伝承芸能
私たちの住んでいる金石には、古くから「宮の腰」と呼ばれ港町として栄えてきました。港町ゆえに信仰も厚く祭りも盛んでした。
祭礼の余興や行事が今に伝わってきた伝承芸能は、8月第1日曜日を含む金・土・日の大野湊神社の夏祭りに見ることができます。
悪魔払い
今からおよそ三百年前の江戸時代、元禄年間に金沢の方々で悪魔払いが大流行した。当時悪魔払いは弥彦送りとか、または弥彦払いと呼ばれていたが、この弥彦払いが訛って「やひこばば」となった。
悪魔払いは、家に病人が出たり、不幸があったりすると山伏に頼んで厄払いの祈祷をしてもらった。経文を唱え、錫杖を打ち振って歩く者。踊り手は、白布で頭を包み、柿色の法被にたっつけ袴をはき、一人は背に笈を背負って般若の面を入れ、一人は悪尉の面を入れ、付き人の者たちは、弓、鉞を持って歩く者、唐櫃をかつぐ者もいる。高足駄を履き、ホラ貝を吹き、太鼓をたたいて行進した。この悪魔払いは、幕末には影をひそめてしまい、祭礼の余興として今に伝わってきた。
米上げ
漁業関係の人達が、神様に新米を献納する行事で、江戸時代より伝わっているといわれている。

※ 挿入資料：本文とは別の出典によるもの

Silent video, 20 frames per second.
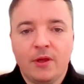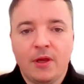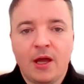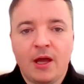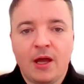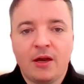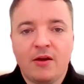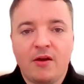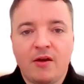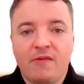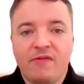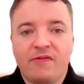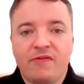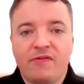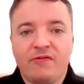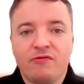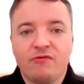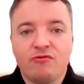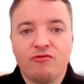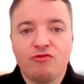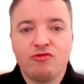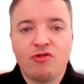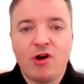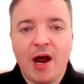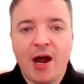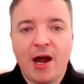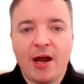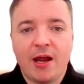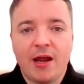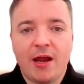And
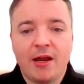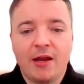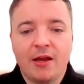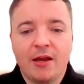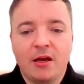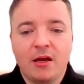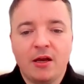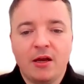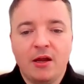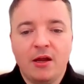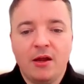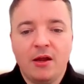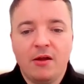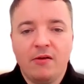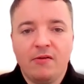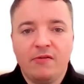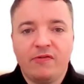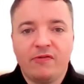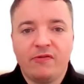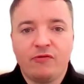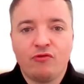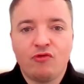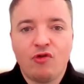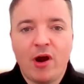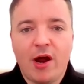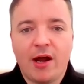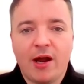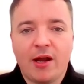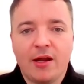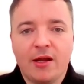fry,
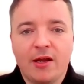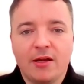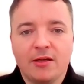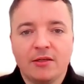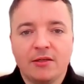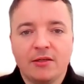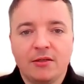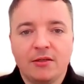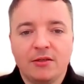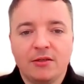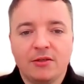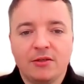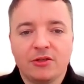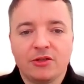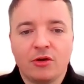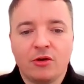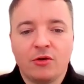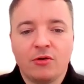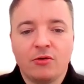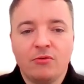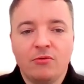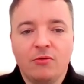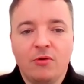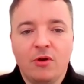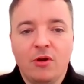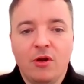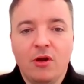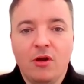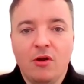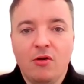fry. So
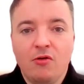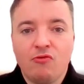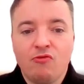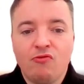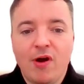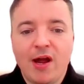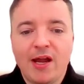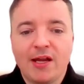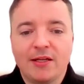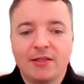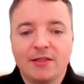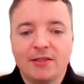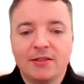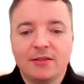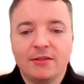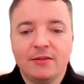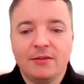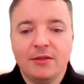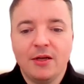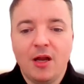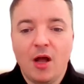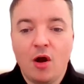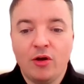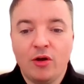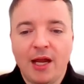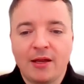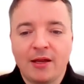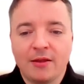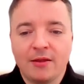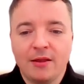right.
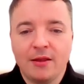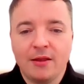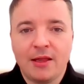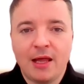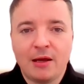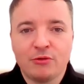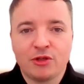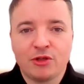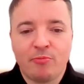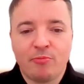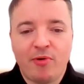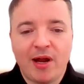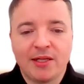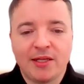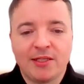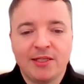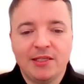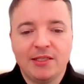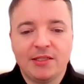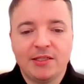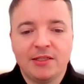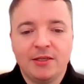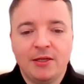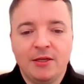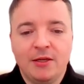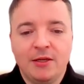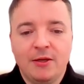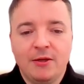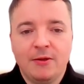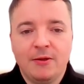Okay, that was the practice.
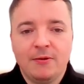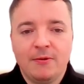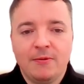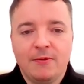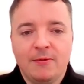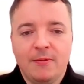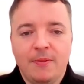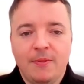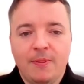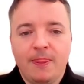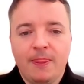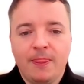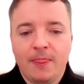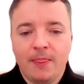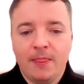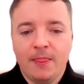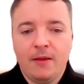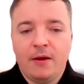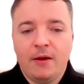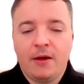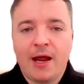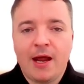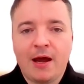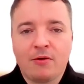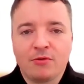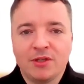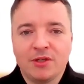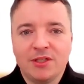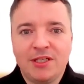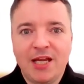
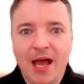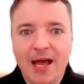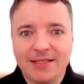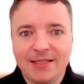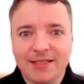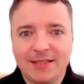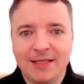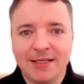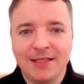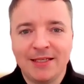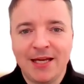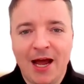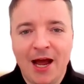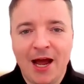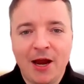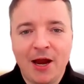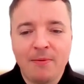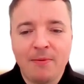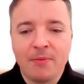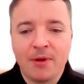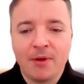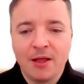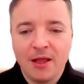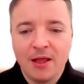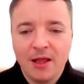Now, test time.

梯子型に組んだ丸太の上に、竹笹と米俵を積み上げ、音頭をとる人が紐一本の手綱を握って乗り「祭り音頭」や「木遣り」を唄う。かつぐのは、威勢のよい若衆で「囃子」を唄い、練り歩きながら進む。以前は漁師の人達や漁業関係の人達のみで行われていたが、現在は「金石町米上げ保存会」の人達によって受け継がれている。
獅子舞
大野湊神社の夏まつりには、欠かせない風物のひとつに獅子舞がある。
藩政時代に庶民が武芸を隠れて行ったのが獅子舞の起源とも伝えられており、金石では「出雲屋某」という人が兵庫方面より伝えたといわれている。それが次第に近在に広まり、出雲流と呼ばれるようになった。その後、いろいろの流儀が取り入れられて、大島流として今に伝承されているといわれている。現在は通町の人達によって受け継がれている。
奴行列
夏まつりの催物のひとつ、奴行列は金石御船町の子供達で編成されている。
行列は、神輿の先導をする形で進行する。裃、陣笠をつけた先払いが歩きそのあとを後ろ向きになって「大奴」が進む。大奴は大人がつとめて音頭をとる。祭礼の期間中は、各町会を巡り所々で止まって、輪になって「手踊り」をする。金石に伝わってきたのは戦後のことで、五郎島より習ってきたといわれている。